## Try it
Below are the records; give again exactly the line with "[4:19.13-4:20.13]", the line with "What the speaker", and each line that lies between them, and nothing besides.

BEGIN Given information

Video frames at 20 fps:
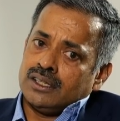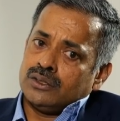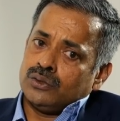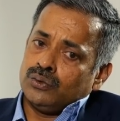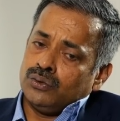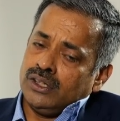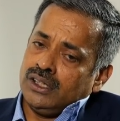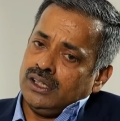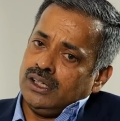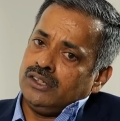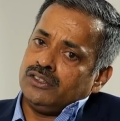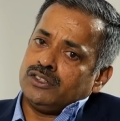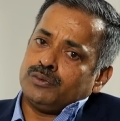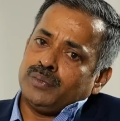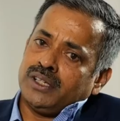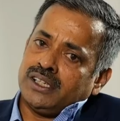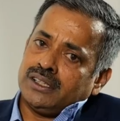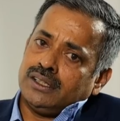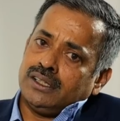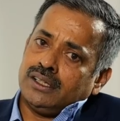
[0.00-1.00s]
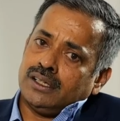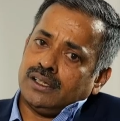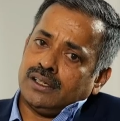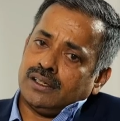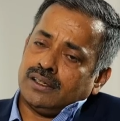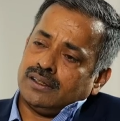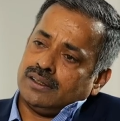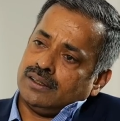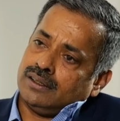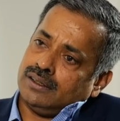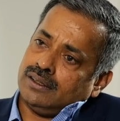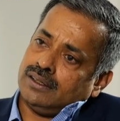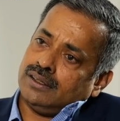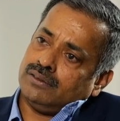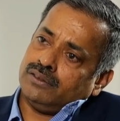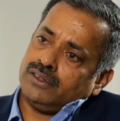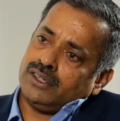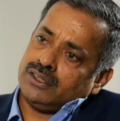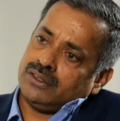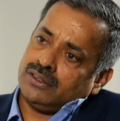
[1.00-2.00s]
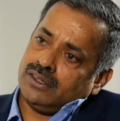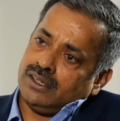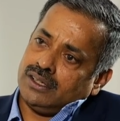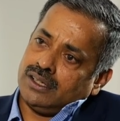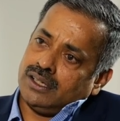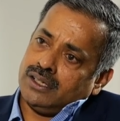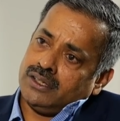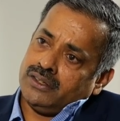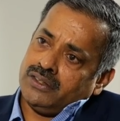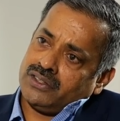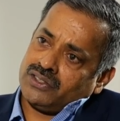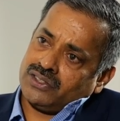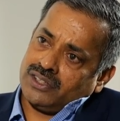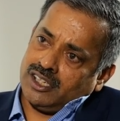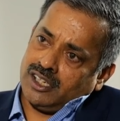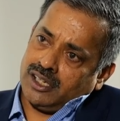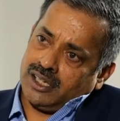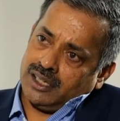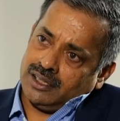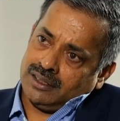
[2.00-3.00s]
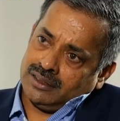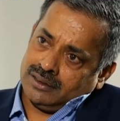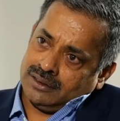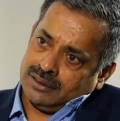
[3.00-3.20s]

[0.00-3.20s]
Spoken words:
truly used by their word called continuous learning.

END Given information
BEGIN Given information

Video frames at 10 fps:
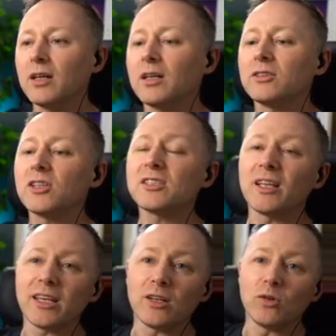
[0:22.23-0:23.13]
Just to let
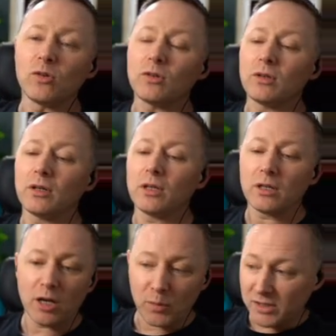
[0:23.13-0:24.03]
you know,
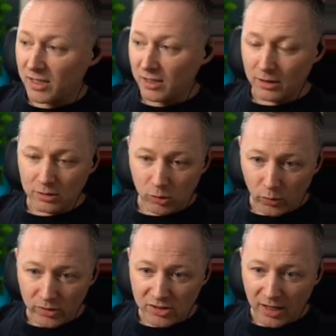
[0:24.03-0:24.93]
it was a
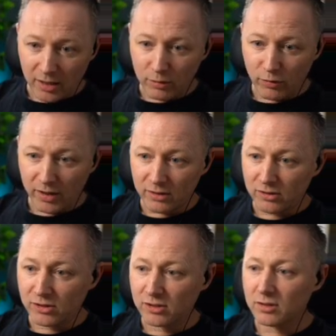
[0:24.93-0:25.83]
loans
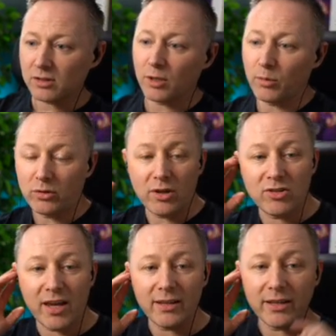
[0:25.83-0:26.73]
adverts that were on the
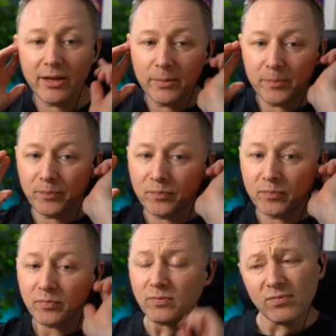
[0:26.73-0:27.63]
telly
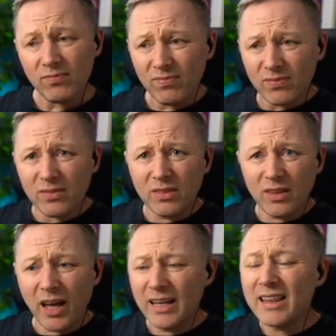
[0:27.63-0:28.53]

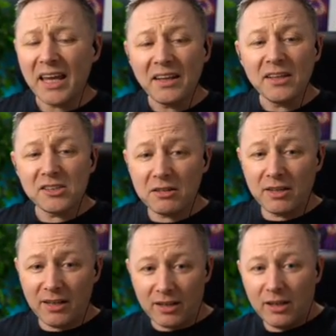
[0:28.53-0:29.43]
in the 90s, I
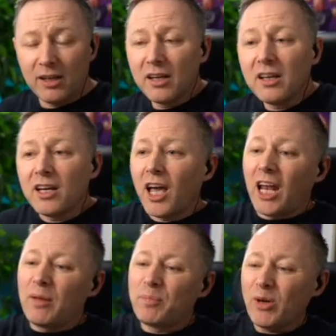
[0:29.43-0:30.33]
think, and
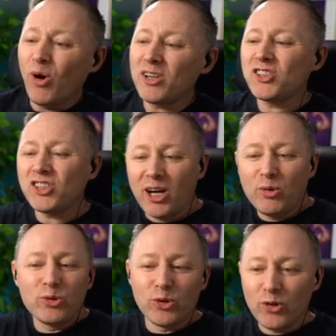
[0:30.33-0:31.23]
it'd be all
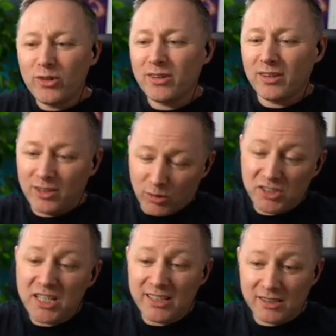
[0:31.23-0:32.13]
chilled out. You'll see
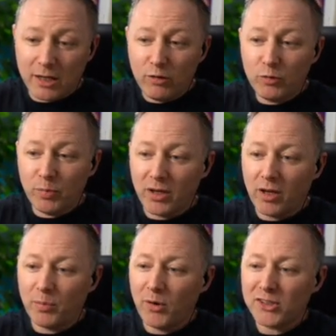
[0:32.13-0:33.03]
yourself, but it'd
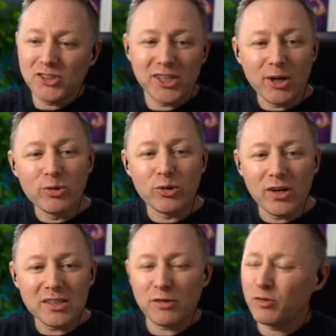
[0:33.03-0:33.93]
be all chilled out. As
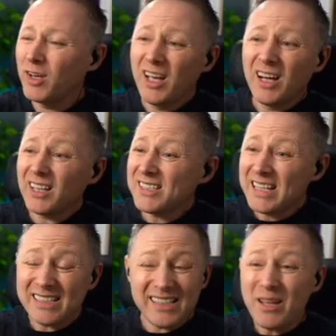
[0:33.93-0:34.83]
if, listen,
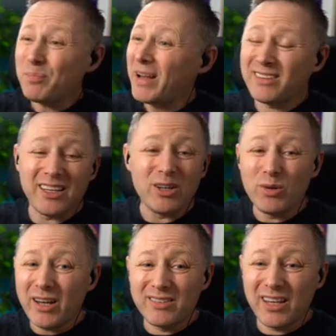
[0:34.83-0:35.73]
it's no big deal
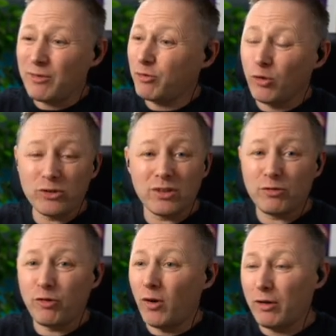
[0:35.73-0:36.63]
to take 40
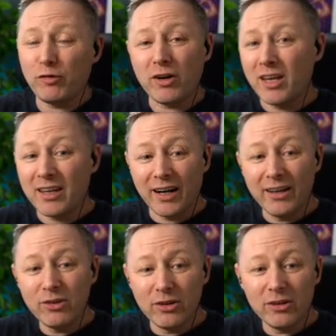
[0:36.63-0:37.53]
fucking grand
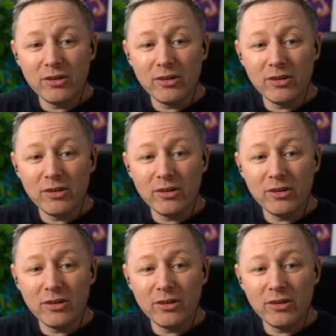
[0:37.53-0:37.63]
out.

END Given information
BEGIN Given information

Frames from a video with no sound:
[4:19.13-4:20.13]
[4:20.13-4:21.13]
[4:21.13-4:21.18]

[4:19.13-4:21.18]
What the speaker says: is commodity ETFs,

END Given information

## Task output
[4:19.13-4:20.13]
[4:20.13-4:21.13]
[4:21.13-4:21.18]

[4:19.13-4:21.18]
What the speaker says: is commodity ETFs,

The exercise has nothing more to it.